This study proposes a hybrid model combining XGBoost and the RIME optimization algorithm. RIME can effectively select features and assign weights by simulating the process of rime frost ice formation, overcoming the overfitting issue of XGBoost in handling high-dimensional features, reducing complexity, and improving prediction accuracy. Additionally, the influencing factors of landslide disasters in Wanzhou County were analyzed in depth. By integrating landslide susceptibility, dynamic factors, and social vulnerability, a comprehensive landslide risk index was developed. A spatial distribution map of the integrated landslide risk in Wanzhou County was then generated, identifying regions with varying levels of landslide risk due to the spatial heterogeneity of geological, environmental, and socio-economic factors. The conclusions are as follows:
(1)
The RIME-XGBoost-based landslide susceptibility model shows the smallest expectation and super-entropy, indicating the accuracy and stability of the RIME-XGBoost predictions. Additionally, the XGBoost model optimized by RIME outperforms the standard XGBoost model, with an AUC score of 0.947 and an increase of 0.064. Compared to other models, its accuracy improved by up to 0.15.
(2)
Landslide susceptibility results show that landslides are mainly concentrated in high- and very-high-susceptibility zones. While the very-high-susceptibility zone covers only 8% of the area, it includes 82% of the landslides. A high-susceptibility corridor runs southwest–northeast along the Yangtze River, likely due to complex geology and river erosion. A risk assessment indicates that 72% of the region has a very low landslide risk, with 26% having a low to moderate risk. High- and very-high-risk areas, covering just over 1% of the total area, are concentrated in urban centers, where dense populations, economic activity, and infrastructure elevate the risk.
(3)
This study examines how landslide susceptibility predictions influence landslide risk modeling.

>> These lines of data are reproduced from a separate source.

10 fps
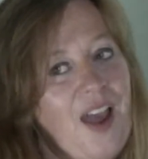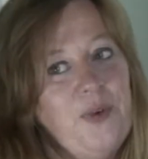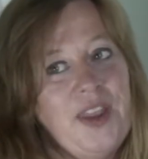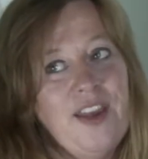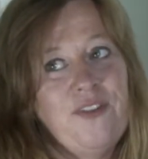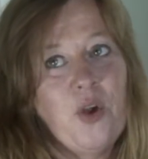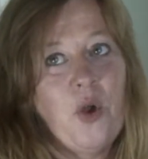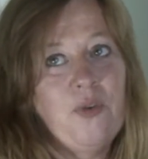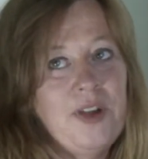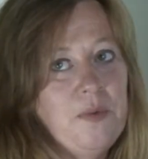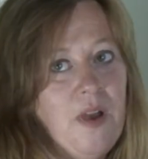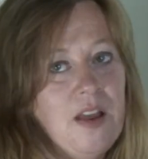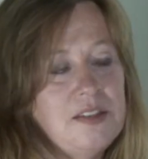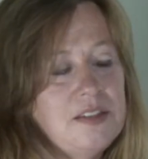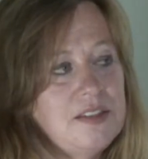We have
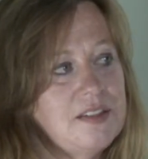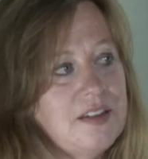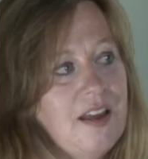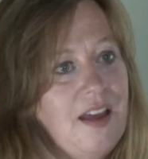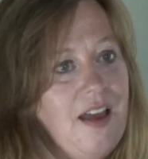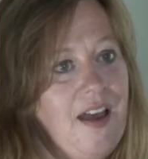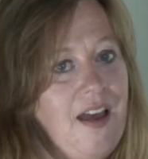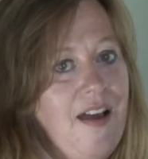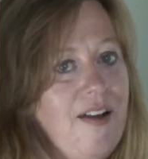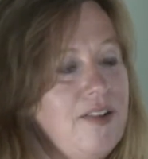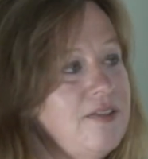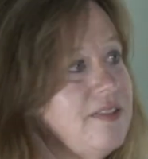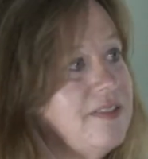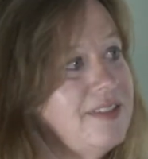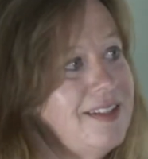rewatched all
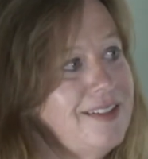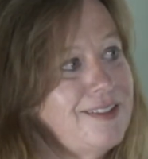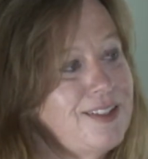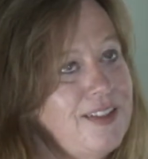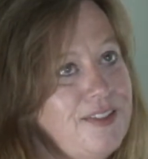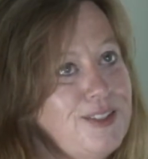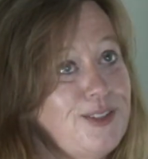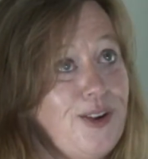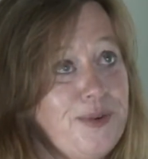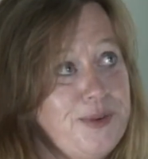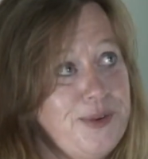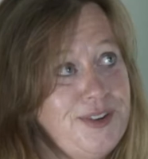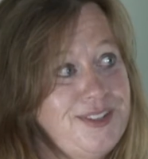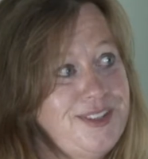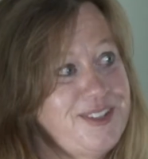6 of the Star
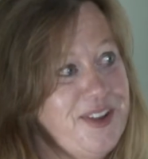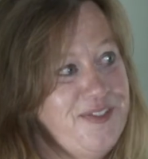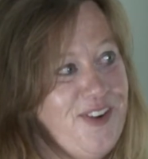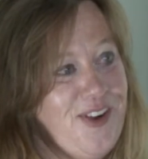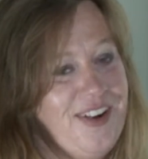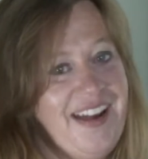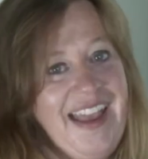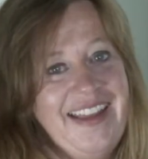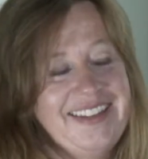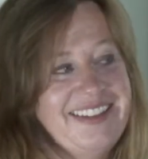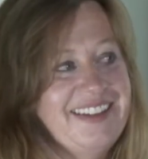Wars so far at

In high-risk areas with dense populations, the RIME-XGBoost model accurately predicted risks to buildings and roads, aligning with actual conditions, while XGBoost and PSO-XGBoost both underestimated the risk. In sparsely populated areas, the risk predictions from all three XGBoost-based models showed minimal differences. Thus, RIME-XGBoost offers a more precise depiction of high-risk zones in populated regions, enhancing the reliability of risk assessment.
This study proposes a reliable and comprehensive landslide risk assessment framework for decision-makers, applicable to regions with similar geological conditions, particularly mountainous areas characterized by high rainfall. The framework not only provides a scientific foundation for spatial planning but also offers critical insights for enhancing urban safety and safeguarding the ecological environment.

Author Contributions

Conceptualization, X.D. and J.C.; methodology, X.D.; software, X.D. and T.Z.; validation, C.X.; formal analysis, X.D.; investigation, X.D. and J.C.; resources, J.C.; data curation, X.D. and T.Z.; writing—original draft preparation, X.D.; writing—review and editing, J.C. and T.Z.; visualization, X.D. and T.Z.; supervision, J.C. and C.X.; project administration, J.C.; funding acquisition, J.C. All authors have read and agreed to the published version of the manuscript.

Funding

This research was funded by the National Key Research and Development Program of China, grant number 2023YFC2906404, and the Geological Survey Projects of the China Geological Survey, grant number DD20230408.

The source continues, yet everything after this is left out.